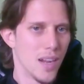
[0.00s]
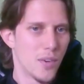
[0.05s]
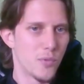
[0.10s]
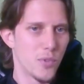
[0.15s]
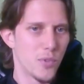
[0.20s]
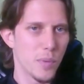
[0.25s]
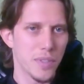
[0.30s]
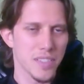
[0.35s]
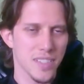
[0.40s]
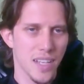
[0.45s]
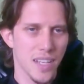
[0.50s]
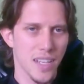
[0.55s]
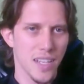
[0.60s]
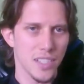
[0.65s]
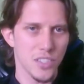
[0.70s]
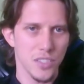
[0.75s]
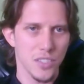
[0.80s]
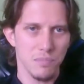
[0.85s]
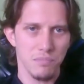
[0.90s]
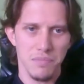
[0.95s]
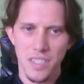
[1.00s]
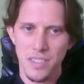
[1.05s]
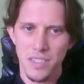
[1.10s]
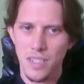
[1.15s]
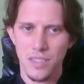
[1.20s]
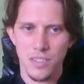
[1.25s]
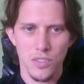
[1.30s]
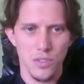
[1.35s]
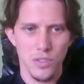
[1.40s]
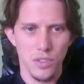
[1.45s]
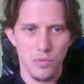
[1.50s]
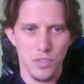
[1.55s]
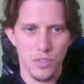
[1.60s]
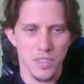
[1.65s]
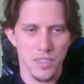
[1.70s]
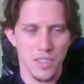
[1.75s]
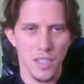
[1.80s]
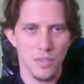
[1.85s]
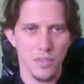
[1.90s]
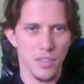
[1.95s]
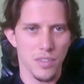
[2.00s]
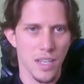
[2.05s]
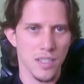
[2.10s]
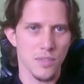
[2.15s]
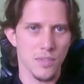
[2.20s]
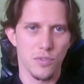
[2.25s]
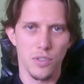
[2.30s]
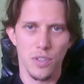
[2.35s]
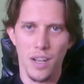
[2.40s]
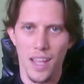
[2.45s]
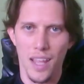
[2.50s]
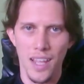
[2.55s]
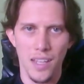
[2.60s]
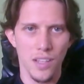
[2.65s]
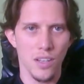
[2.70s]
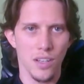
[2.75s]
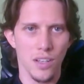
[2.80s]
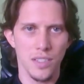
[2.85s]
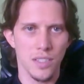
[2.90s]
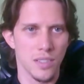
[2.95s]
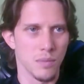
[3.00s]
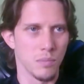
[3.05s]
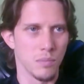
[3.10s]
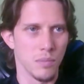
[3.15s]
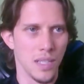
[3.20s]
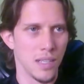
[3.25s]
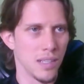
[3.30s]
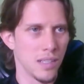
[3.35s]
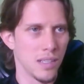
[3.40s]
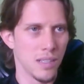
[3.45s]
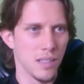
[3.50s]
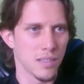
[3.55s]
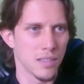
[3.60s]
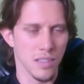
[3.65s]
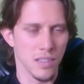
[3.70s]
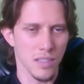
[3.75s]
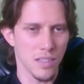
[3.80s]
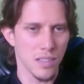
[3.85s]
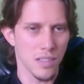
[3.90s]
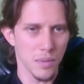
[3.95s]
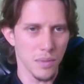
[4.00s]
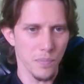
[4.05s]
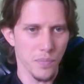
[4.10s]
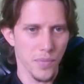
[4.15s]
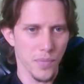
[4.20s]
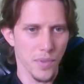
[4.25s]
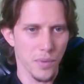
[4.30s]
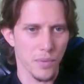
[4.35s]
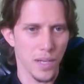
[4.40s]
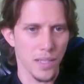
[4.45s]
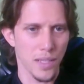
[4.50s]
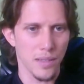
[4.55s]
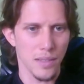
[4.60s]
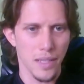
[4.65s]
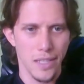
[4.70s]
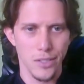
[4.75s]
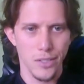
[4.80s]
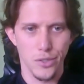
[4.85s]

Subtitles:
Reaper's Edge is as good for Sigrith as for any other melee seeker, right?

* Description of the task *
Omit all pictures while transcribing the entries verbatim.

* Result for this exercise *
[0.00s]
[0.05s]
[0.10s]
[0.15s]
[0.20s]
[0.25s]
[0.30s]
[0.35s]
[0.40s]
[0.45s]
[0.50s]
[0.55s]
[0.60s]
[0.65s]
[0.70s]
[0.75s]
[0.80s]
[0.85s]
[0.90s]
[0.95s]
[1.00s]
[1.05s]
[1.10s]
[1.15s]
[1.20s]
[1.25s]
[1.30s]
[1.35s]
[1.40s]
[1.45s]
[1.50s]
[1.55s]
[1.60s]
[1.65s]
[1.70s]
[1.75s]
[1.80s]
[1.85s]
[1.90s]
[1.95s]
[2.00s]
[2.05s]
[2.10s]
[2.15s]
[2.20s]
[2.25s]
[2.30s]
[2.35s]
[2.40s]
[2.45s]
[2.50s]
[2.55s]
[2.60s]
[2.65s]
[2.70s]
[2.75s]
[2.80s]
[2.85s]
[2.90s]
[2.95s]
[3.00s]
[3.05s]
[3.10s]
[3.15s]
[3.20s]
[3.25s]
[3.30s]
[3.35s]
[3.40s]
[3.45s]
[3.50s]
[3.55s]
[3.60s]
[3.65s]
[3.70s]
[3.75s]
[3.80s]
[3.85s]
[3.90s]
[3.95s]
[4.00s]
[4.05s]
[4.10s]
[4.15s]
[4.20s]
[4.25s]
[4.30s]
[4.35s]
[4.40s]
[4.45s]
[4.50s]
[4.55s]
[4.60s]
[4.65s]
[4.70s]
[4.75s]
[4.80s]
[4.85s]

Subtitles:
Reaper's Edge is as good for Sigrith as for any other melee seeker, right?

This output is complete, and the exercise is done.